# ASSIGNED TASK
The reply should contain every entry exactly as given, with no pictures in it.

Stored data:
++++++++++
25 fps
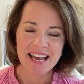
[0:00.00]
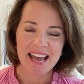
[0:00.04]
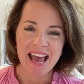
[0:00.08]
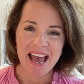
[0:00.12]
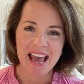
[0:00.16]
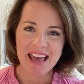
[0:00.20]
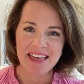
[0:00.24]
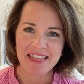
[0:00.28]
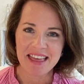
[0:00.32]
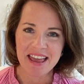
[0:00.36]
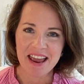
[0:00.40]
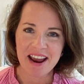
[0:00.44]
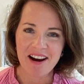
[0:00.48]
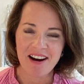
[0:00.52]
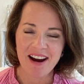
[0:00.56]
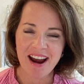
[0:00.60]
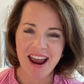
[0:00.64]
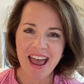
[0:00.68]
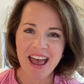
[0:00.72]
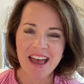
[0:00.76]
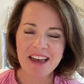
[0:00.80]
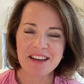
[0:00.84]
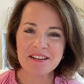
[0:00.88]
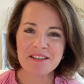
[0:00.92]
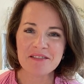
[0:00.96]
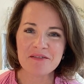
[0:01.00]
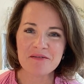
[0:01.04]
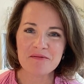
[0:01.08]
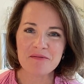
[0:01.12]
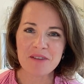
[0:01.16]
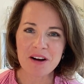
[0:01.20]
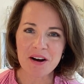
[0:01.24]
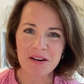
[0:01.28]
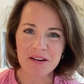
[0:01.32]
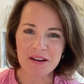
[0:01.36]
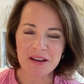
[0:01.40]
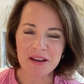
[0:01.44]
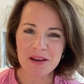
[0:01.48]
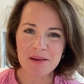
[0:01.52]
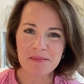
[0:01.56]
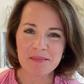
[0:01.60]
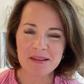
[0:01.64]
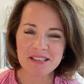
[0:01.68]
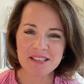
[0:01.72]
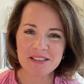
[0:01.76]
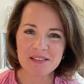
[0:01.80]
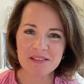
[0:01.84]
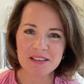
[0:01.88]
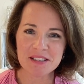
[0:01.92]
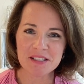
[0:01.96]
Hey there, and
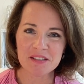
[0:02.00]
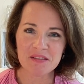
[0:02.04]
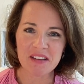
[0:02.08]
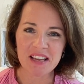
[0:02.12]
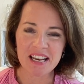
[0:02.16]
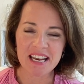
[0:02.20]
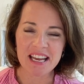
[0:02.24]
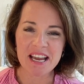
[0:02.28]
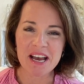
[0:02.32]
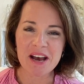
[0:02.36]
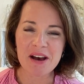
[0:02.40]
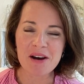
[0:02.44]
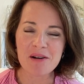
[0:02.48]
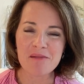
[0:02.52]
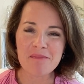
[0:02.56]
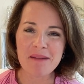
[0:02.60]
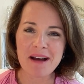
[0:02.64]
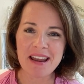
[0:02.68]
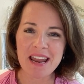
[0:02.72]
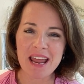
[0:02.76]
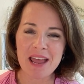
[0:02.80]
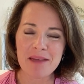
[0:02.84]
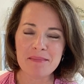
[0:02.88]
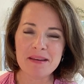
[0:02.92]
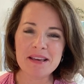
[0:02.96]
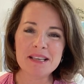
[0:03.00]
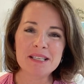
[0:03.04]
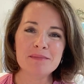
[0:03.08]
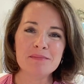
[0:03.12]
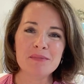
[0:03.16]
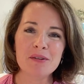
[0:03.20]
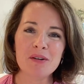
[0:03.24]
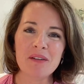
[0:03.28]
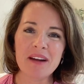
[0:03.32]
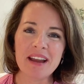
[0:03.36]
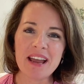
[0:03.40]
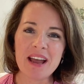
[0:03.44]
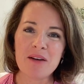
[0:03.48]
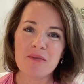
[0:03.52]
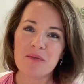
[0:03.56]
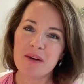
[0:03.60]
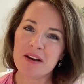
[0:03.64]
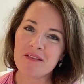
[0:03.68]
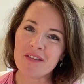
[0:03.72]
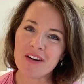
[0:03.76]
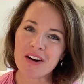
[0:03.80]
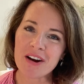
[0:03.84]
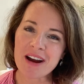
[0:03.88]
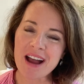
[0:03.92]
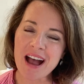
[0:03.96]
welcome to this video. My name is Maria
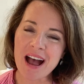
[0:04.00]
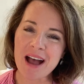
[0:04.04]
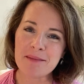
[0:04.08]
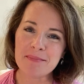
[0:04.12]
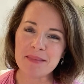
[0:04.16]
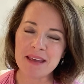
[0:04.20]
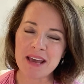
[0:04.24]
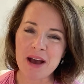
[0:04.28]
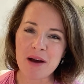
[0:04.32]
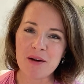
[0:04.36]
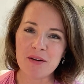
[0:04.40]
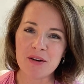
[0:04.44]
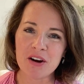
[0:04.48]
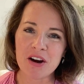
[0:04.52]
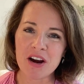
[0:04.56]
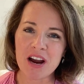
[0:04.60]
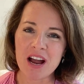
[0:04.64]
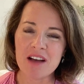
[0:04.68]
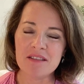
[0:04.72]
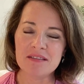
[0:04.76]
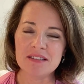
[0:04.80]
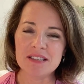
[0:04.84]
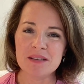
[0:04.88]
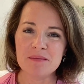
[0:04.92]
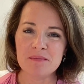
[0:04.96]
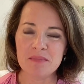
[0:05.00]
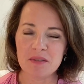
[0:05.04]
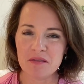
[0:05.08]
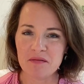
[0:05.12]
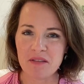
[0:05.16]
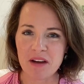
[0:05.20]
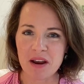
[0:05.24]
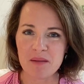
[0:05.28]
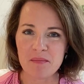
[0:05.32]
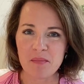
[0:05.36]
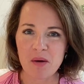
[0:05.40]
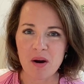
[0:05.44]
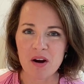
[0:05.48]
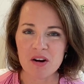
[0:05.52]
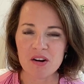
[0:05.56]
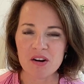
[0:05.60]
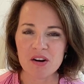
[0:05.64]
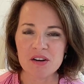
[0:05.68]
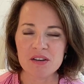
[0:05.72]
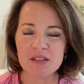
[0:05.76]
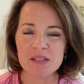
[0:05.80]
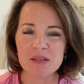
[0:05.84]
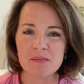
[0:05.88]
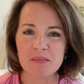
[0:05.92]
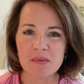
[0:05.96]
Weaver. I'm the owner of Simplified
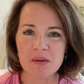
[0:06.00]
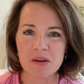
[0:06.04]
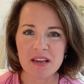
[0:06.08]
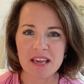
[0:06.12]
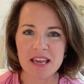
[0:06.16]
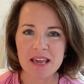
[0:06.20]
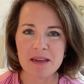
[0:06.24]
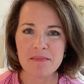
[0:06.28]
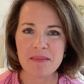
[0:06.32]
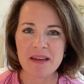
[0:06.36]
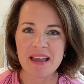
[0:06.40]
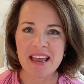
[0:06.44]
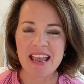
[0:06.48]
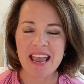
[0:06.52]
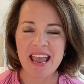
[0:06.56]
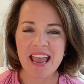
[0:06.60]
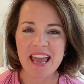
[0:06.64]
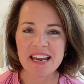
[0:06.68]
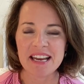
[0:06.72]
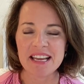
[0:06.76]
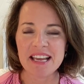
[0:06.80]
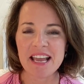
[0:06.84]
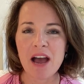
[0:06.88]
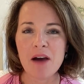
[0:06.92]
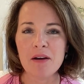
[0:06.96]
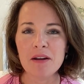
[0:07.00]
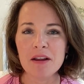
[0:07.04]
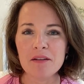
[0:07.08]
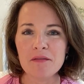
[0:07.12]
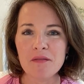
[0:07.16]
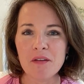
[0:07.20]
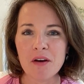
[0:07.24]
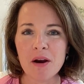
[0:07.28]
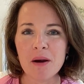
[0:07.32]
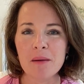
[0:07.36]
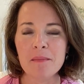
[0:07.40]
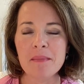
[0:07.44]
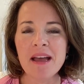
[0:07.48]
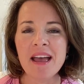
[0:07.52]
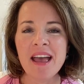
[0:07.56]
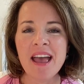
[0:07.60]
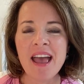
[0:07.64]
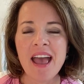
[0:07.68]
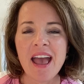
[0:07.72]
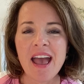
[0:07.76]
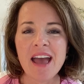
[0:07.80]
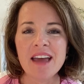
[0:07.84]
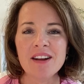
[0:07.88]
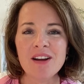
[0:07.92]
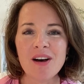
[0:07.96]
Partners bookkeeping and accounting firm,
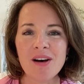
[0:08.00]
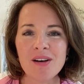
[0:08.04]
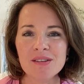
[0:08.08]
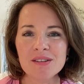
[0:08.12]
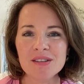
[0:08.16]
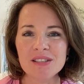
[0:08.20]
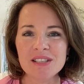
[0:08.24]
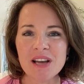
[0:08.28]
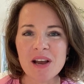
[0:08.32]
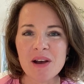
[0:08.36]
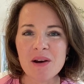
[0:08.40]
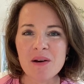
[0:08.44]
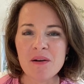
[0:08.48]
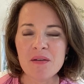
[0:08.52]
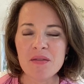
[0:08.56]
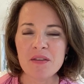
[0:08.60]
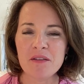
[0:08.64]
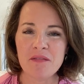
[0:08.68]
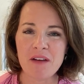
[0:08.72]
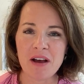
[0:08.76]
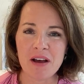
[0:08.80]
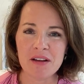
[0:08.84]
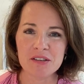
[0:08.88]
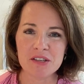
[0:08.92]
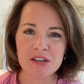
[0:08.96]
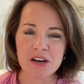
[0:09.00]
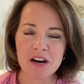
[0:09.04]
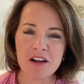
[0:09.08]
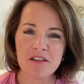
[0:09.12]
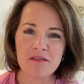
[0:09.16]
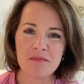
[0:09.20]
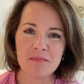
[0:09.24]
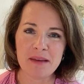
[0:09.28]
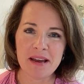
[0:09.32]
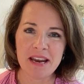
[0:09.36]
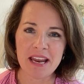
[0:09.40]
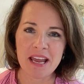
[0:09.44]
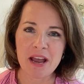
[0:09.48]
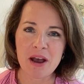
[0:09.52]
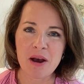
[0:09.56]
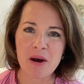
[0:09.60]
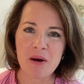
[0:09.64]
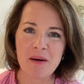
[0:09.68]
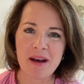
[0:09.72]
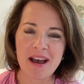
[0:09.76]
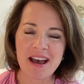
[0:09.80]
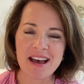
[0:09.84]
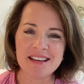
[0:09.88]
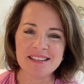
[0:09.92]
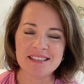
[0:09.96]
and also the founder of
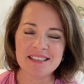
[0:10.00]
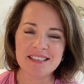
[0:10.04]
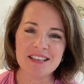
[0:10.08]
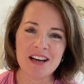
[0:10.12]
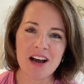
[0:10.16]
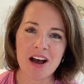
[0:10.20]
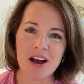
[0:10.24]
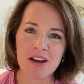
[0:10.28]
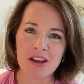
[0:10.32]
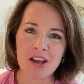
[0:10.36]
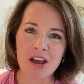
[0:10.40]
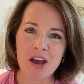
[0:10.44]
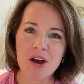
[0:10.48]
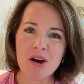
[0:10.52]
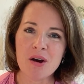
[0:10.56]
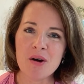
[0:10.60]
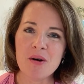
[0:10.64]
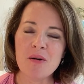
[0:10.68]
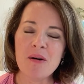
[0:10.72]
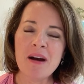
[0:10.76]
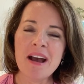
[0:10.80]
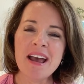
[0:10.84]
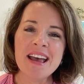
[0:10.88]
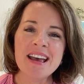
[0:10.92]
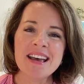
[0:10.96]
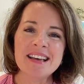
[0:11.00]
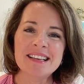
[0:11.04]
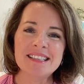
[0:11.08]
MoneyOS.co.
++++++++++
# TASK SOLUTION
25 fps
[0:00.00]
[0:00.04]
[0:00.08]
[0:00.12]
[0:00.16]
[0:00.20]
[0:00.24]
[0:00.28]
[0:00.32]
[0:00.36]
[0:00.40]
[0:00.44]
[0:00.48]
[0:00.52]
[0:00.56]
[0:00.60]
[0:00.64]
[0:00.68]
[0:00.72]
[0:00.76]
[0:00.80]
[0:00.84]
[0:00.88]
[0:00.92]
[0:00.96]
[0:01.00]
[0:01.04]
[0:01.08]
[0:01.12]
[0:01.16]
[0:01.20]
[0:01.24]
[0:01.28]
[0:01.32]
[0:01.36]
[0:01.40]
[0:01.44]
[0:01.48]
[0:01.52]
[0:01.56]
[0:01.60]
[0:01.64]
[0:01.68]
[0:01.72]
[0:01.76]
[0:01.80]
[0:01.84]
[0:01.88]
[0:01.92]
[0:01.96]
Hey there, and
[0:02.00]
[0:02.04]
[0:02.08]
[0:02.12]
[0:02.16]
[0:02.20]
[0:02.24]
[0:02.28]
[0:02.32]
[0:02.36]
[0:02.40]
[0:02.44]
[0:02.48]
[0:02.52]
[0:02.56]
[0:02.60]
[0:02.64]
[0:02.68]
[0:02.72]
[0:02.76]
[0:02.80]
[0:02.84]
[0:02.88]
[0:02.92]
[0:02.96]
[0:03.00]
[0:03.04]
[0:03.08]
[0:03.12]
[0:03.16]
[0:03.20]
[0:03.24]
[0:03.28]
[0:03.32]
[0:03.36]
[0:03.40]
[0:03.44]
[0:03.48]
[0:03.52]
[0:03.56]
[0:03.60]
[0:03.64]
[0:03.68]
[0:03.72]
[0:03.76]
[0:03.80]
[0:03.84]
[0:03.88]
[0:03.92]
[0:03.96]
welcome to this video. My name is Maria
[0:04.00]
[0:04.04]
[0:04.08]
[0:04.12]
[0:04.16]
[0:04.20]
[0:04.24]
[0:04.28]
[0:04.32]
[0:04.36]
[0:04.40]
[0:04.44]
[0:04.48]
[0:04.52]
[0:04.56]
[0:04.60]
[0:04.64]
[0:04.68]
[0:04.72]
[0:04.76]
[0:04.80]
[0:04.84]
[0:04.88]
[0:04.92]
[0:04.96]
[0:05.00]
[0:05.04]
[0:05.08]
[0:05.12]
[0:05.16]
[0:05.20]
[0:05.24]
[0:05.28]
[0:05.32]
[0:05.36]
[0:05.40]
[0:05.44]
[0:05.48]
[0:05.52]
[0:05.56]
[0:05.60]
[0:05.64]
[0:05.68]
[0:05.72]
[0:05.76]
[0:05.80]
[0:05.84]
[0:05.88]
[0:05.92]
[0:05.96]
Weaver. I'm the owner of Simplified
[0:06.00]
[0:06.04]
[0:06.08]
[0:06.12]
[0:06.16]
[0:06.20]
[0:06.24]
[0:06.28]
[0:06.32]
[0:06.36]
[0:06.40]
[0:06.44]
[0:06.48]
[0:06.52]
[0:06.56]
[0:06.60]
[0:06.64]
[0:06.68]
[0:06.72]
[0:06.76]
[0:06.80]
[0:06.84]
[0:06.88]
[0:06.92]
[0:06.96]
[0:07.00]
[0:07.04]
[0:07.08]
[0:07.12]
[0:07.16]
[0:07.20]
[0:07.24]
[0:07.28]
[0:07.32]
[0:07.36]
[0:07.40]
[0:07.44]
[0:07.48]
[0:07.52]
[0:07.56]
[0:07.60]
[0:07.64]
[0:07.68]
[0:07.72]
[0:07.76]
[0:07.80]
[0:07.84]
[0:07.88]
[0:07.92]
[0:07.96]
Partners bookkeeping and accounting firm,
[0:08.00]
[0:08.04]
[0:08.08]
[0:08.12]
[0:08.16]
[0:08.20]
[0:08.24]
[0:08.28]
[0:08.32]
[0:08.36]
[0:08.40]
[0:08.44]
[0:08.48]
[0:08.52]
[0:08.56]
[0:08.60]
[0:08.64]
[0:08.68]
[0:08.72]
[0:08.76]
[0:08.80]
[0:08.84]
[0:08.88]
[0:08.92]
[0:08.96]
[0:09.00]
[0:09.04]
[0:09.08]
[0:09.12]
[0:09.16]
[0:09.20]
[0:09.24]
[0:09.28]
[0:09.32]
[0:09.36]
[0:09.40]
[0:09.44]
[0:09.48]
[0:09.52]
[0:09.56]
[0:09.60]
[0:09.64]
[0:09.68]
[0:09.72]
[0:09.76]
[0:09.80]
[0:09.84]
[0:09.88]
[0:09.92]
[0:09.96]
and also the founder of
[0:10.00]
[0:10.04]
[0:10.08]
[0:10.12]
[0:10.16]
[0:10.20]
[0:10.24]
[0:10.28]
[0:10.32]
[0:10.36]
[0:10.40]
[0:10.44]
[0:10.48]
[0:10.52]
[0:10.56]
[0:10.60]
[0:10.64]
[0:10.68]
[0:10.72]
[0:10.76]
[0:10.80]
[0:10.84]
[0:10.88]
[0:10.92]
[0:10.96]
[0:11.00]
[0:11.04]
[0:11.08]
MoneyOS.co.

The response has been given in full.